What did we find out about our community’s health?

Overall, residents of the Farmington Valley experience better health than Connecticut as a whole. 

High educational attainment and low poverty rates combined with expansive health insurance coverage and low rates of chronic disease contribute to overall health in the Farmington Valley. 

Mental health and substance use were identified as key health issues. 

Mental health and substance use in the FVHD were health issues even before the COVID-19 pandemic and continue to be a growing concern. Evidence-based approaches can teach resilience, decrease stigma, and train community members to recognize mental health challenges.   
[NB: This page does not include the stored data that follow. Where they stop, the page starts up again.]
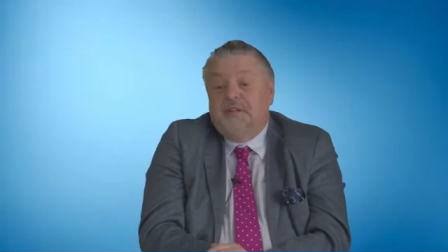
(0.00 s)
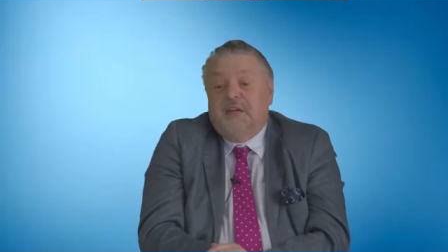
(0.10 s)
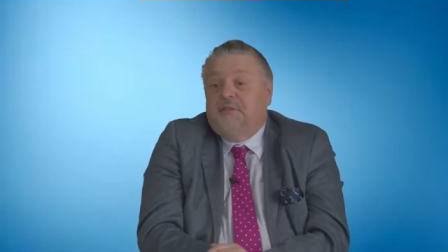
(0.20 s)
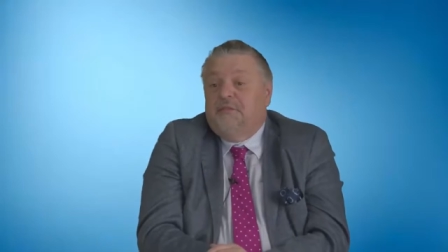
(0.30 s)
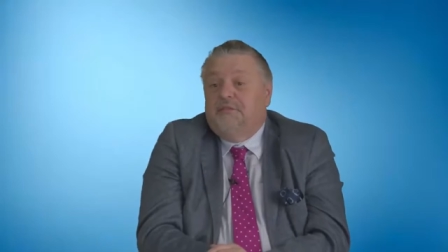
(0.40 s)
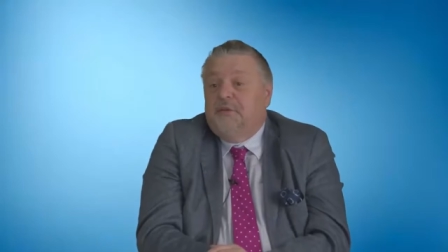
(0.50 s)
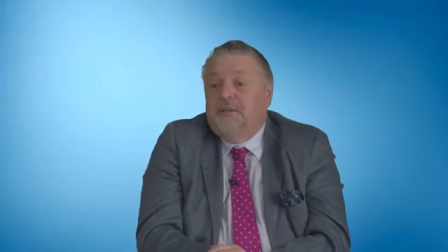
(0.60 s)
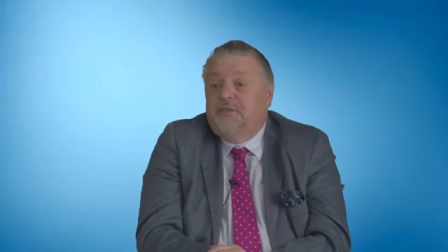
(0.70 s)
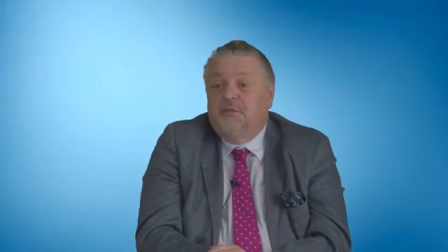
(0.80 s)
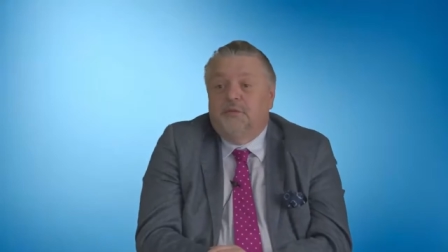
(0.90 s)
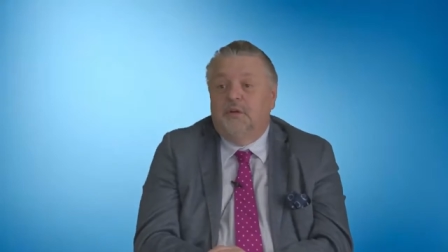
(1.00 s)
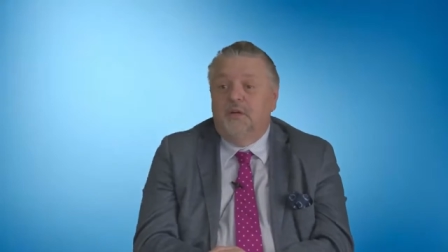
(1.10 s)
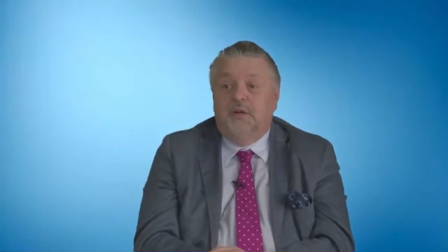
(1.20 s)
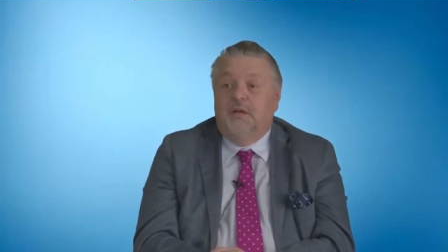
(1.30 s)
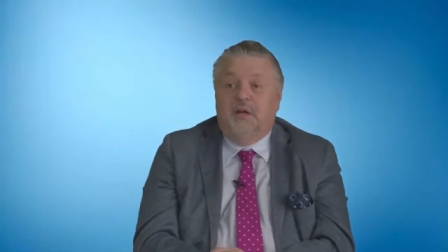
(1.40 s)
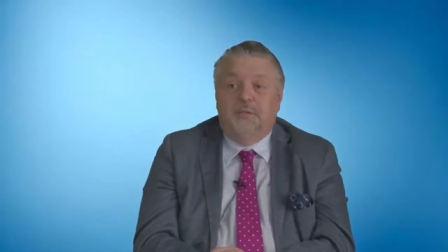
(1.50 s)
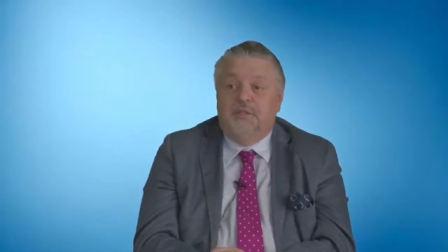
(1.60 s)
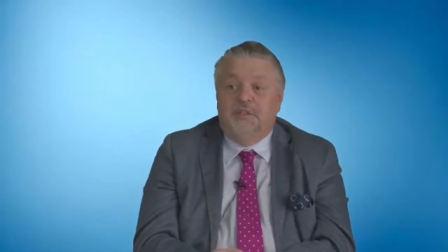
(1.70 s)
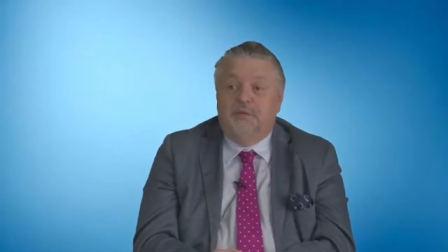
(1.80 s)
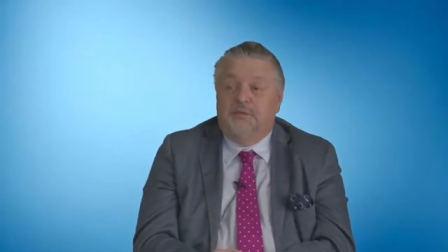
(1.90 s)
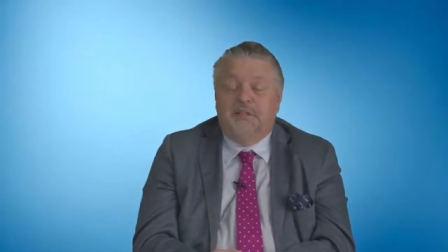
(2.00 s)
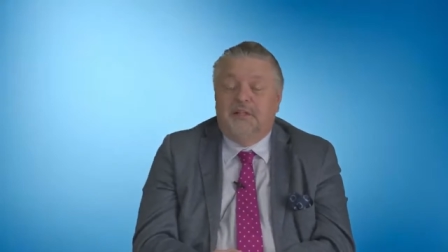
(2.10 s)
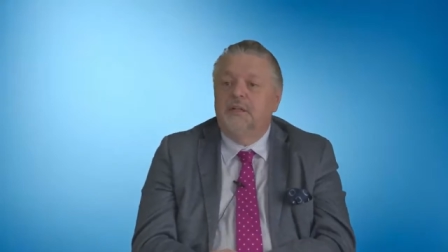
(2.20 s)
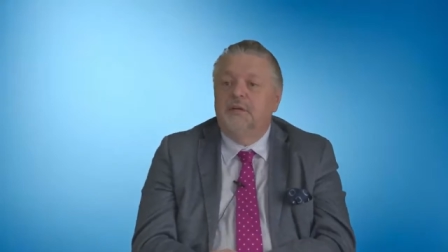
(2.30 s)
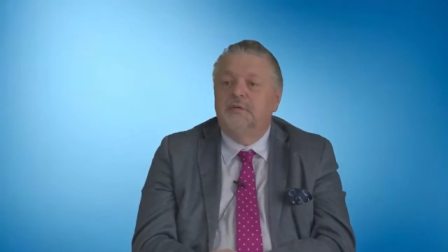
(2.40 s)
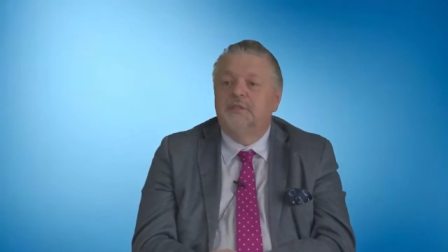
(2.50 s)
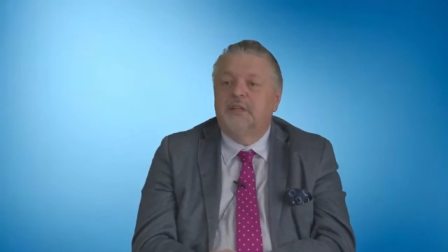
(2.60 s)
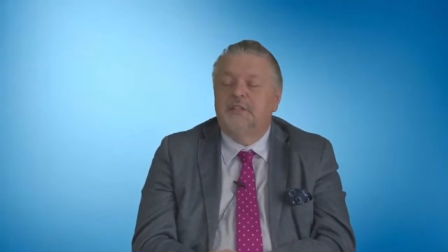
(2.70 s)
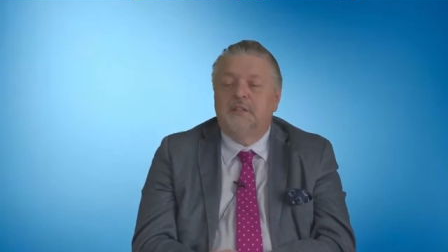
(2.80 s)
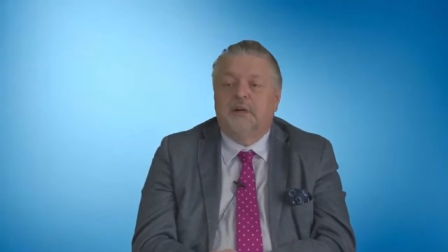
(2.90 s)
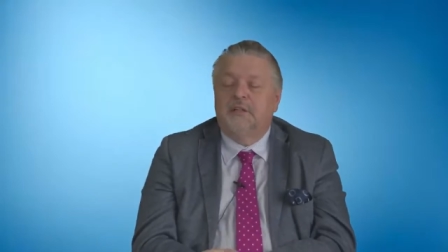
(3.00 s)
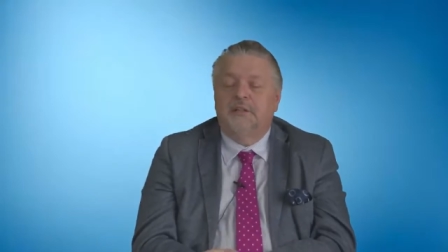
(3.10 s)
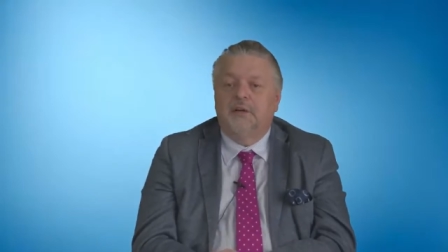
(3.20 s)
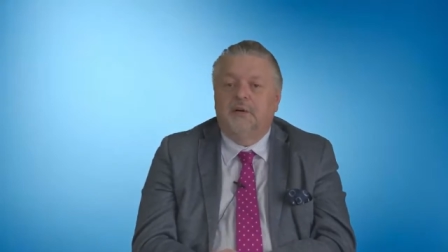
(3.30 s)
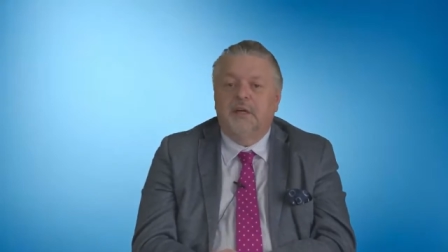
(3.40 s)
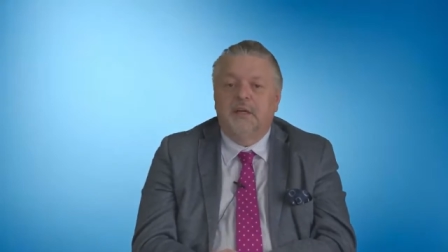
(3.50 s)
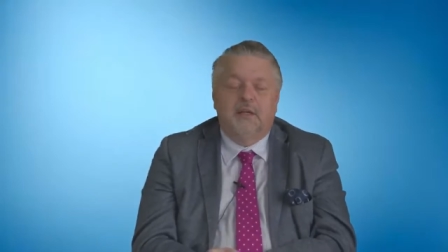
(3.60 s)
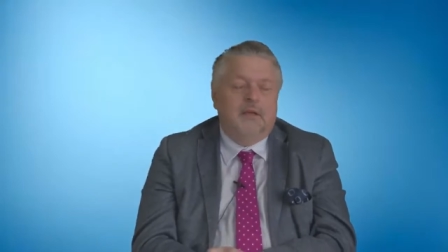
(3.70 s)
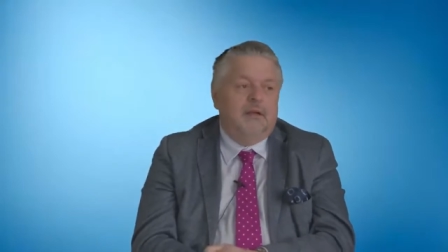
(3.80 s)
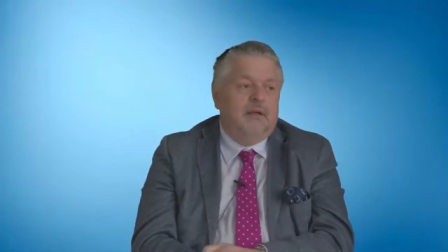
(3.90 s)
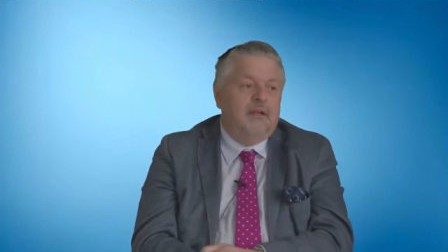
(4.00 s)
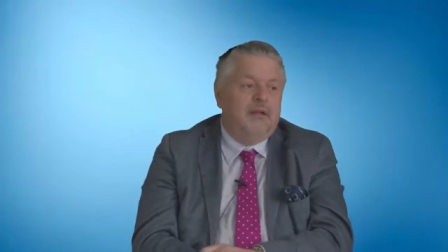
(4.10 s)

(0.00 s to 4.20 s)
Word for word: never afraid to I mean, she was the kind of host and start talking uh,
Rates of overweight and obesity are high.

Nearly 60% of residents in the Farmington Valley are overweight or obese. This will continue to have chronic disease implications for years to come. 

Seasonal flu vaccination is lagging.

Only about half of our population reports getting a flu shot every year. Together, we can break down barriers to getting vaccinated. 

The Farmington Valley has an aging population and experiences a higher rate of falls than the state average.

Almost 20% of our community is 65 years and older. 33% of this age group reported having fallen in the past year. With accidents as the third leading cause of death in the Farmington Valley and falls accounting for one-third of these deaths, fall prevention initiatives are critical. 

25% of homes tested in the Farmington Valley have elevated radon levels.

Radon is a colorless, odorless, and tasteless gas that seeps into homes through cracks in foundations. Radon exposure is the leading cause of lung cancer deaths in non-smokers. Testing is necessary to detect elevated radon levels and abatement is available.